Why Self.Content
is a typealias
while Self.Body
is an associatedtype
? What's the difference?
Because Content
is a typealias
, the author of the ViewModifier
protocol gets to pick the type being aliased when she writes the protocol. (You can't see the type being aliased because that type is _ViewModifier_Content<Self>
. When an identifier in the SDK starts with _
, Apple omits the identifier from documentation and generated interfaces.)
Because Body
is an associatedtype
, you get to pick the type that it aliases, when you write a type that conforms to the ViewModifier
protocol. You can make Body
be any type you want, subject to two conditions:
You must pick a type that conforms to View
(because the ViewModifier
protocol constrains Body
to conform to View
).
You must be able to create or obtain an instance of whatever type you pick, because you have to return an instance of it from the body
method. (Or you could crash or hang to avoid returning at all, but that's usually not what you want…)

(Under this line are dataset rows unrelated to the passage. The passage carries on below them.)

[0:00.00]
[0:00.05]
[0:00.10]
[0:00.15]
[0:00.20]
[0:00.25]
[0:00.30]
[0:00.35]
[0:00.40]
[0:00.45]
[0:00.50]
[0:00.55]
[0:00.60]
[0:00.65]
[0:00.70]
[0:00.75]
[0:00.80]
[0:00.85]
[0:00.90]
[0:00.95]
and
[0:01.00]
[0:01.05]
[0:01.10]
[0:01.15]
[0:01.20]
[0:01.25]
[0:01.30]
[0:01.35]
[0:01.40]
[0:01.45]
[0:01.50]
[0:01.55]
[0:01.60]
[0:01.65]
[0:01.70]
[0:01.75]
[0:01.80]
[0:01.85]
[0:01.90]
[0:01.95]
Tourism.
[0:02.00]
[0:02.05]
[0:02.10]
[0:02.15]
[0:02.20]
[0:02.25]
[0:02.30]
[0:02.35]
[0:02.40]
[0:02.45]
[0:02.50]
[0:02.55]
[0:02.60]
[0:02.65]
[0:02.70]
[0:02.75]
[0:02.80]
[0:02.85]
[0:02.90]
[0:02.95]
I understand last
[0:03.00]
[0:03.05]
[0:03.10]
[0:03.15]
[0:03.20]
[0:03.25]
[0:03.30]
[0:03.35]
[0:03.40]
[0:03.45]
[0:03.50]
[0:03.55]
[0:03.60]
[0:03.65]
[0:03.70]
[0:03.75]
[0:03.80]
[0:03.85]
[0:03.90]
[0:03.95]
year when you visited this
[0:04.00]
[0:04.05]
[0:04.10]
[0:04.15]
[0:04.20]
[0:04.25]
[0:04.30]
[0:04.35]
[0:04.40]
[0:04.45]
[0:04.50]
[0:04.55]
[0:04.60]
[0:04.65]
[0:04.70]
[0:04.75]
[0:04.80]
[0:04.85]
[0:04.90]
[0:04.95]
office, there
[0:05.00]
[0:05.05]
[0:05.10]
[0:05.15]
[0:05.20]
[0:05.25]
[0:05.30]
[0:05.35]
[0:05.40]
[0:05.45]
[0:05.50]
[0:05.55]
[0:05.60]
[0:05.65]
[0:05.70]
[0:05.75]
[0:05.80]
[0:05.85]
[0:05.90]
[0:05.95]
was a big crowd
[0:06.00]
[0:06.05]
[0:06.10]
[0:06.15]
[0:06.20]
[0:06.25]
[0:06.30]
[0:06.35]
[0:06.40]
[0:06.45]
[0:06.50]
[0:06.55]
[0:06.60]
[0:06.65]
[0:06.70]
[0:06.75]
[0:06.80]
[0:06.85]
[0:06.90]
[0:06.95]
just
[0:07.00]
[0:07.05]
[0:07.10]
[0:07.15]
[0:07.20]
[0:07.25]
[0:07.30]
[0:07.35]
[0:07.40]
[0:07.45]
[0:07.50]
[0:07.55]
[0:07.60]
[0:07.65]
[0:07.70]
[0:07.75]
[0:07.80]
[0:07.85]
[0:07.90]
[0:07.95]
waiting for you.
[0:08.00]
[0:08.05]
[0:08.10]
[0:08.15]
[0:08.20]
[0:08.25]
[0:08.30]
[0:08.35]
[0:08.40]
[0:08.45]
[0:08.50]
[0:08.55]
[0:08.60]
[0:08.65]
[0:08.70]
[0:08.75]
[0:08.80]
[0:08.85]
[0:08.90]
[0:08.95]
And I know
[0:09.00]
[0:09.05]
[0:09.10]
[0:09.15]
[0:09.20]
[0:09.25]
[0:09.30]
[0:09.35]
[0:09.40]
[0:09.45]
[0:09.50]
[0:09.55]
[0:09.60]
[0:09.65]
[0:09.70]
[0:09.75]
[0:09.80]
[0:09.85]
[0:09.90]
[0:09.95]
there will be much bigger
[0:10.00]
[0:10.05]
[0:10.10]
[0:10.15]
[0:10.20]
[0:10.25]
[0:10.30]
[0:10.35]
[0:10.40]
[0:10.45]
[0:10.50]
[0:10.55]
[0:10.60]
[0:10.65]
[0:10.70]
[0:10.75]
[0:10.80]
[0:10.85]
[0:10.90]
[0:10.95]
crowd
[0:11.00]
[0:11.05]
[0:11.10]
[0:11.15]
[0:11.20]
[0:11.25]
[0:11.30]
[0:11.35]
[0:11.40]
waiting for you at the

So, when you implement a type conforming to ViewModifier
, you cannot influence what Content
means. It always means _ViewModifier_Content<Self>
. But you can choose what Body
means, by choosing the return type of the body
method.
Here's I'll force Body
to mean EmptyView
:
struct EmptyModifier: ViewModifier {
func body(content: Content) -> EmptyView {
EmptyView()
}
}
And here I'll force Body
to mean Color
:
struct RedModifier: ViewModifier {
func body(content: Content) -> Color {
Color.red
}
}
Usually we use some View
as the type, which means that Swift deduces the exact type for us and keeps it a secret:
struct FrameModifier: ViewModifier {
var color: Color
var width: CGFloat
func body(content: Content) -> some View {
return content
.padding(width)
.border(color, width: width)
}
}
Here, all we know about the Body
type is that it conforms to View
. Swift tries pretty hard to keep us from finding out the real type at compile time.